[About this task]
When the word "frames" shows up in a line of the records below, copy that line.
---*---
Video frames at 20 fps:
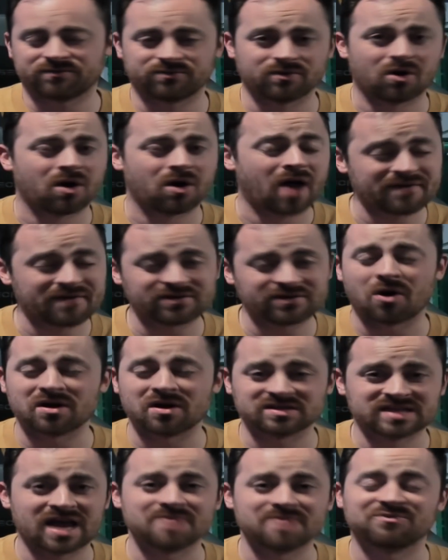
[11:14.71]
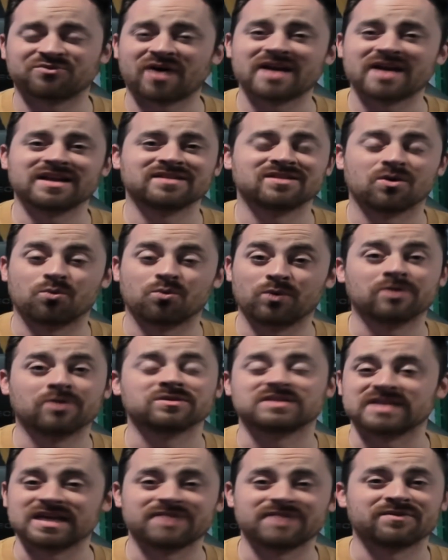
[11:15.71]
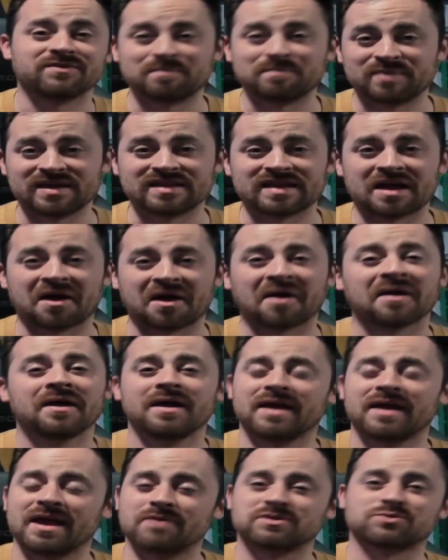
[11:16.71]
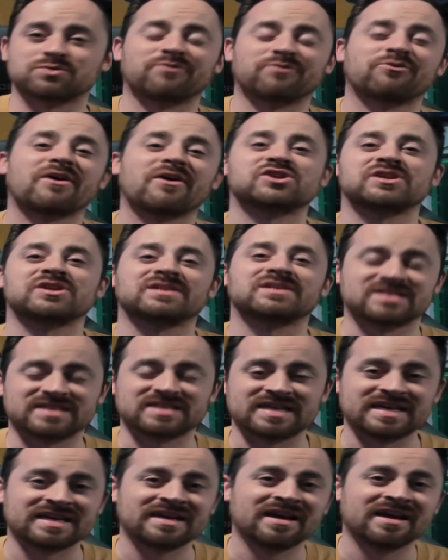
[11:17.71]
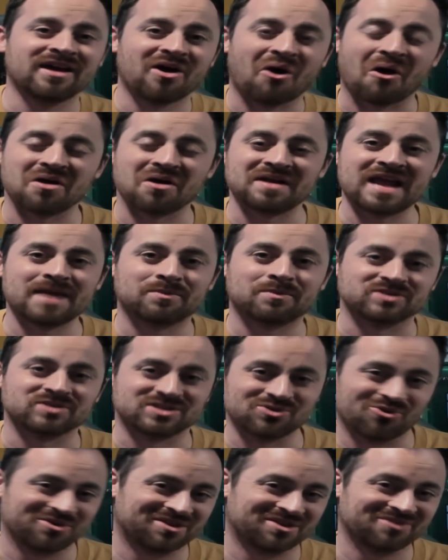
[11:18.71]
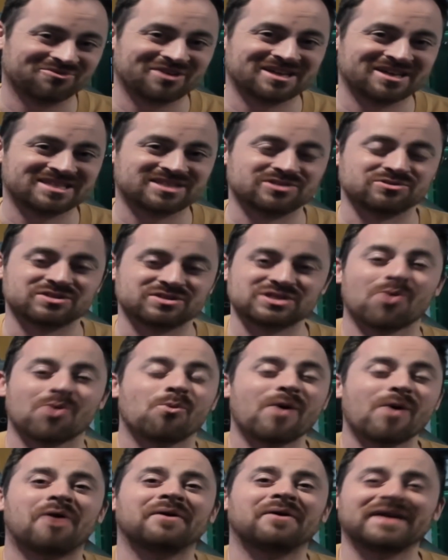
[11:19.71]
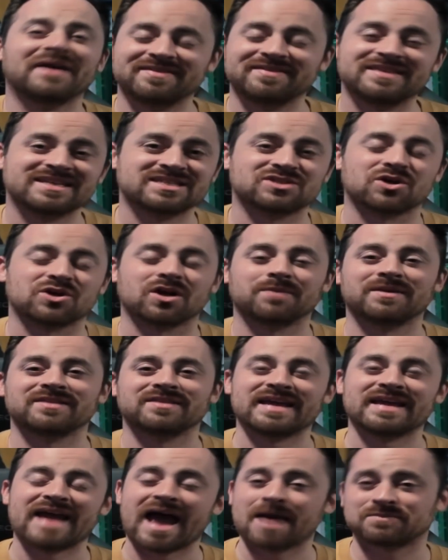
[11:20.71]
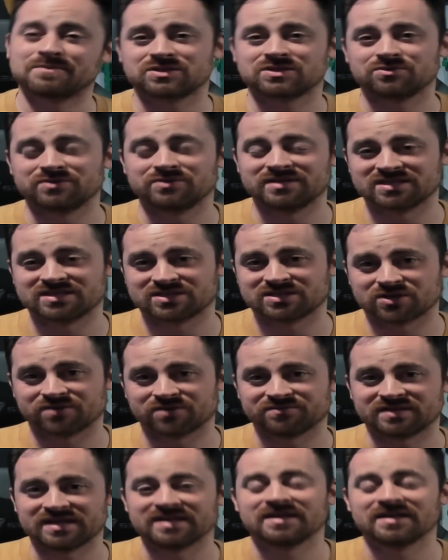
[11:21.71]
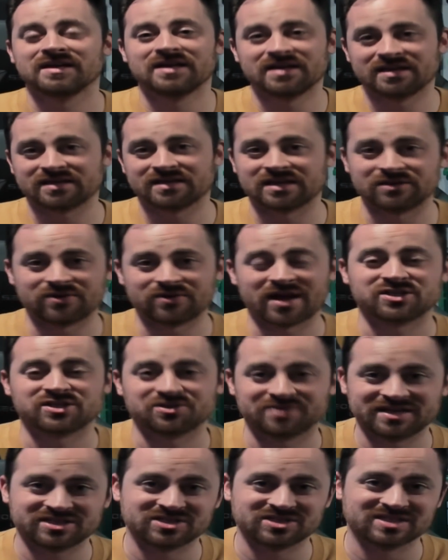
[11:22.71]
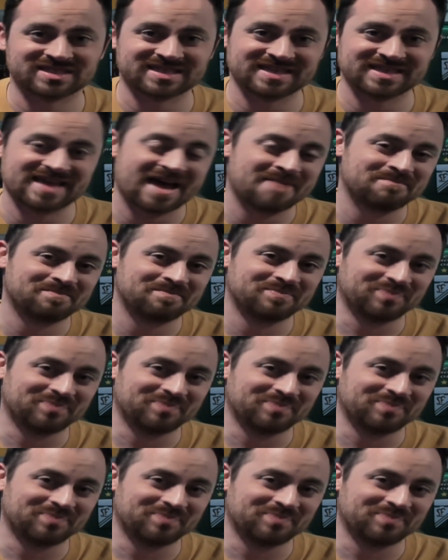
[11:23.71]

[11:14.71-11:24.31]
having a hard time finding the will to even be there, it was refreshing to see our neighbors north of us do so well in this tournament. They absolutely deserved it. Congratulations to them.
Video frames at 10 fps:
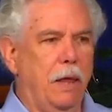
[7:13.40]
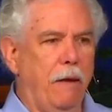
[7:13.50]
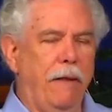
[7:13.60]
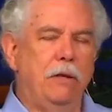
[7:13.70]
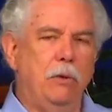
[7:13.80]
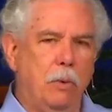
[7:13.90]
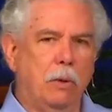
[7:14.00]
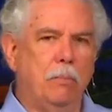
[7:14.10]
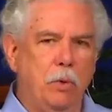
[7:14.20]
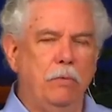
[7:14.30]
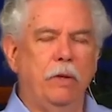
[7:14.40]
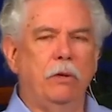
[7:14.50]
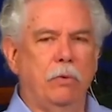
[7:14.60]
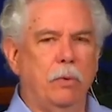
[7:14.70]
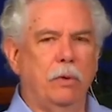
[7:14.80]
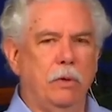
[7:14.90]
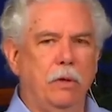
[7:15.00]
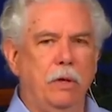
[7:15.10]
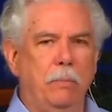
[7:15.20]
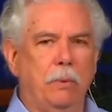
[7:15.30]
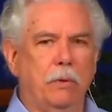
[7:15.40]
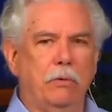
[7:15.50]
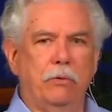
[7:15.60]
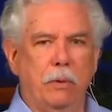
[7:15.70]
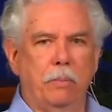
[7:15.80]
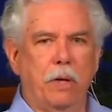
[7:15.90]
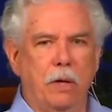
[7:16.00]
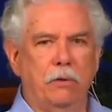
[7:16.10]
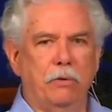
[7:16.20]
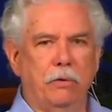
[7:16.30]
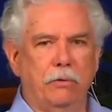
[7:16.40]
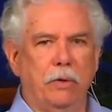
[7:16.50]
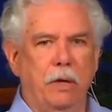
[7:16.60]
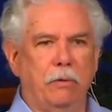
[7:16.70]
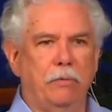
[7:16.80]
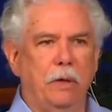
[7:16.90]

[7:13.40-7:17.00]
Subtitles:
and you are moving toward the deeper subconscious self,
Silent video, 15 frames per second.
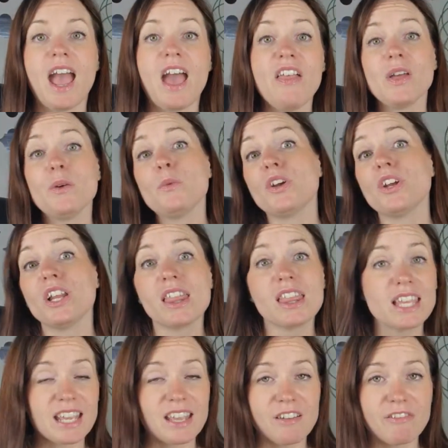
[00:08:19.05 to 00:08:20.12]
And then we're gonna
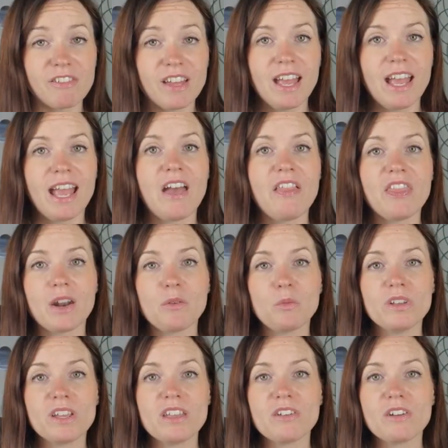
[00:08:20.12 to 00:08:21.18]
leave. And then
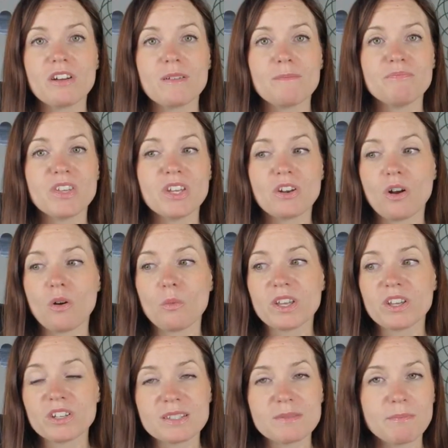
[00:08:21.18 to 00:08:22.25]
we'll either, we
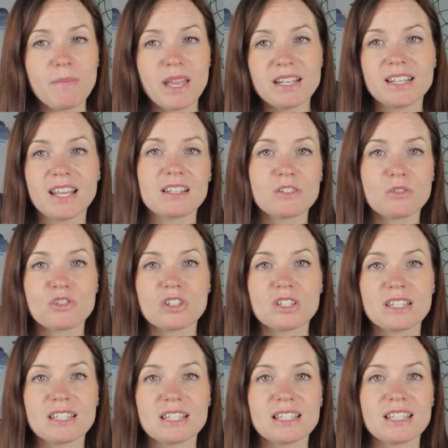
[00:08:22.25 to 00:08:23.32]
could maintain social
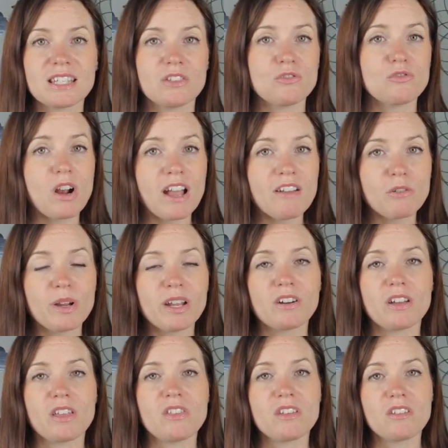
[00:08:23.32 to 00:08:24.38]
distance in the driveway or
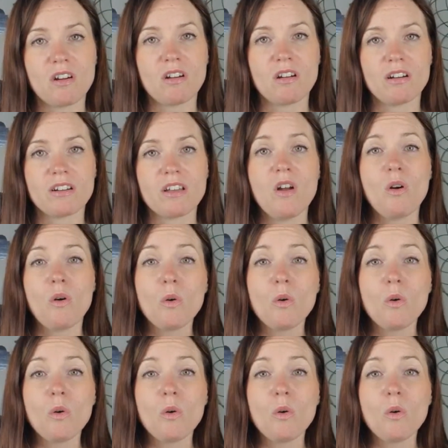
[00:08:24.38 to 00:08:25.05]
in the yard,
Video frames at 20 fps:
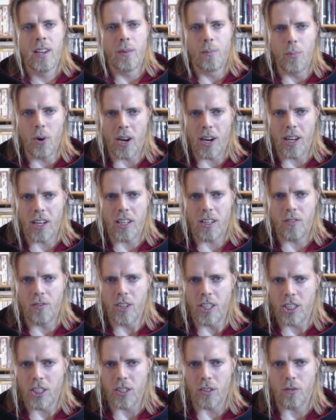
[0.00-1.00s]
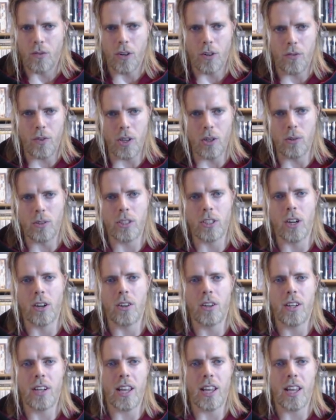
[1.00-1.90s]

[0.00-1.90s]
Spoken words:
bright vision for the future.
---*---
[Output below]
Video frames at 20 fps:
Video frames at 10 fps:
Silent video, 15 frames per second.
Video frames at 20 fps:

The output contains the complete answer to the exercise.